What is weight-stationary dataflow in a systolic array?

In weight-stationary dataflow, the weight matrix is preloaded into the PE array and stays stationary (fixed) in each PE throughout the computation. Input activations flow horizontally through the array, and partial sums accumulate vertically. Each PE holds one weight value and accumulates: acc += weight × input. This maximizes weight reuse — each weight is loaded once and used for every input row. Google's TPU uses weight-stationary dataflow. The alternative is output-stationary (each PE accumulates one output element) or input-stationary (inputs stay fixed).

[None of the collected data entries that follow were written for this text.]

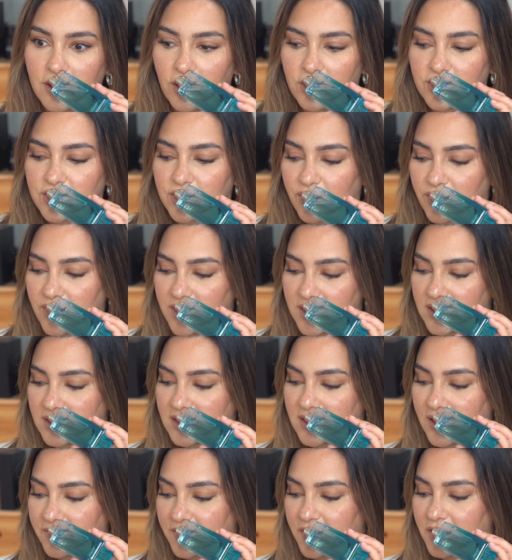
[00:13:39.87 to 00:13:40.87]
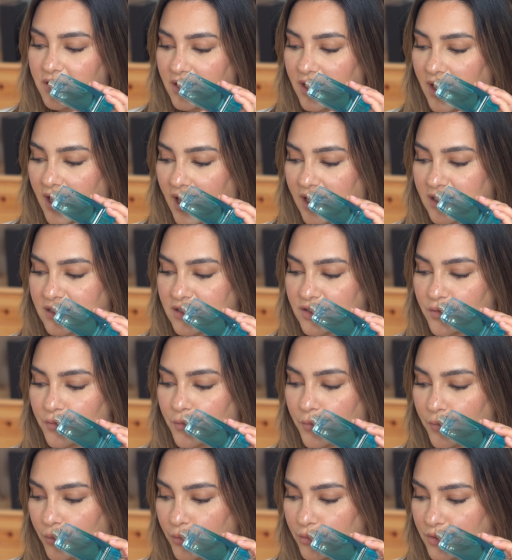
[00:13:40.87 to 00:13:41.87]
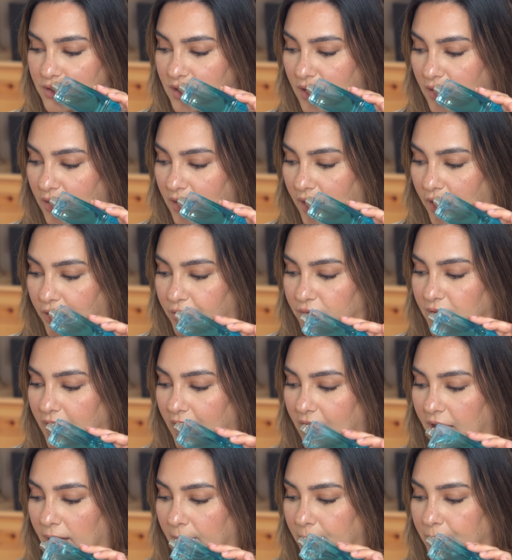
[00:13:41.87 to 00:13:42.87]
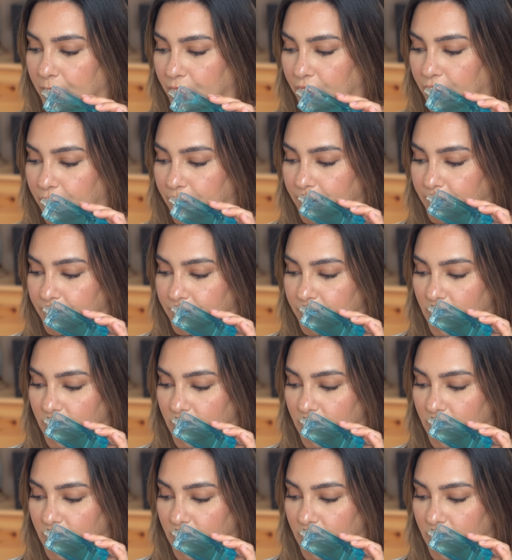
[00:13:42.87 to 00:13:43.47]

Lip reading: So this definitely has the fruits in there, the amber,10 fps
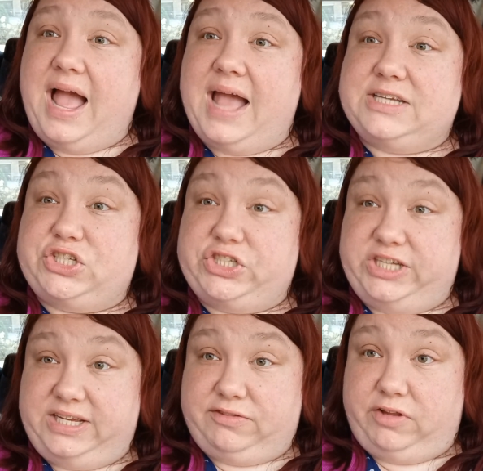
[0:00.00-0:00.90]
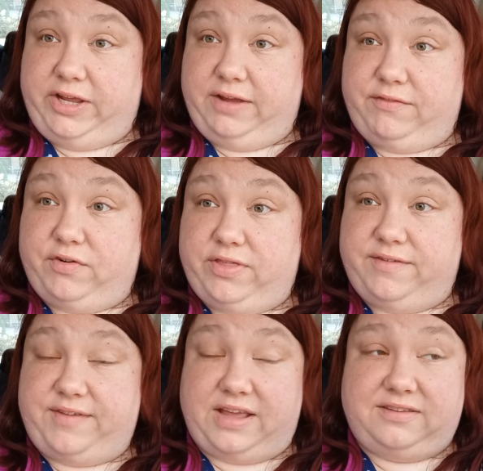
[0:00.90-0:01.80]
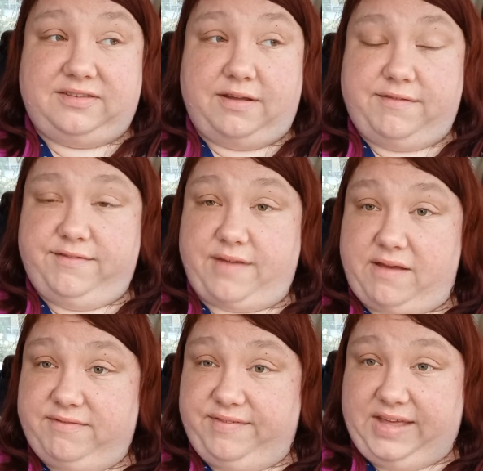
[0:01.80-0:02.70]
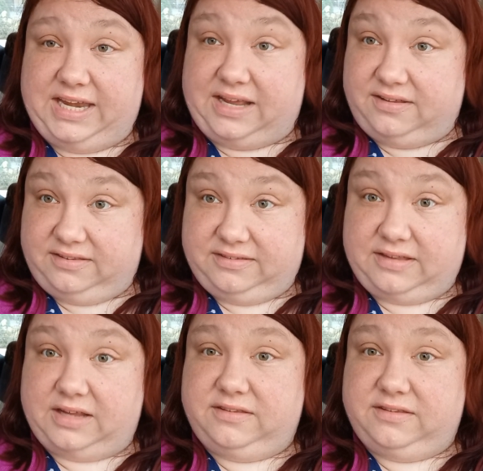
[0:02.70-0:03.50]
And she is looking for the vase of Venus.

RISC-V Accelerator Day 4 — Systolic Array Design: PE, Dataflow & Matrix Multiply

Q: What is a systolic array?

A systolic array is a network of Processing Elements (PEs) where data flows rhythmically from one PE to the next in synchrony with a clock — like the rhythmic pumping of a heart (systole). Each PE performs a multiply-accumulate (MAC) operation and passes its inputs to adjacent PEs. Systolic arrays are ideal for matrix multiplication because the same data is reused across multiple PEs without going back to memory, dramatically reducing memory bandwidth requirements. Google's TPU and most AI accelerators use systolic arrays as their core compute engine.

What is a Systolic Array?

A systolic array is a 2D grid of simple Processing Elements (PEs) where data flows rhythmically from one PE to its neighbors on every clock edge — like blood pumped rhythmically by the heart (Greek: systole). Each PE does one thing: a multiply-accumulate (MAC) operation. The magic is that data flows through the array, being reused at every PE it passes, without returning to memory.

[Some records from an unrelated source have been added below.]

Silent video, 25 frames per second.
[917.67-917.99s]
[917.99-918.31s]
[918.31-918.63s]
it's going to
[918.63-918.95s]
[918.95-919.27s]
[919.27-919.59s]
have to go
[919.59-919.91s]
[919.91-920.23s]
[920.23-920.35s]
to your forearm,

Google's TPU, NVIDIA's Tensor Core, and virtually every AI inference chip uses a systolic array as its heart. Understanding this architecture is foundational for accelerator design.

Why Systolic Arrays Win

Matrix multiply on a CPU requires loading each operand multiple times from memory. A 4×4 systolic array reuses each input element across 4 PEs before discarding it. For an N×N array: compute = N³ MACs, memory accesses = O(N²). Arithmetic intensity = N — it grows with array size, making systolic arrays memory-bandwidth efficient.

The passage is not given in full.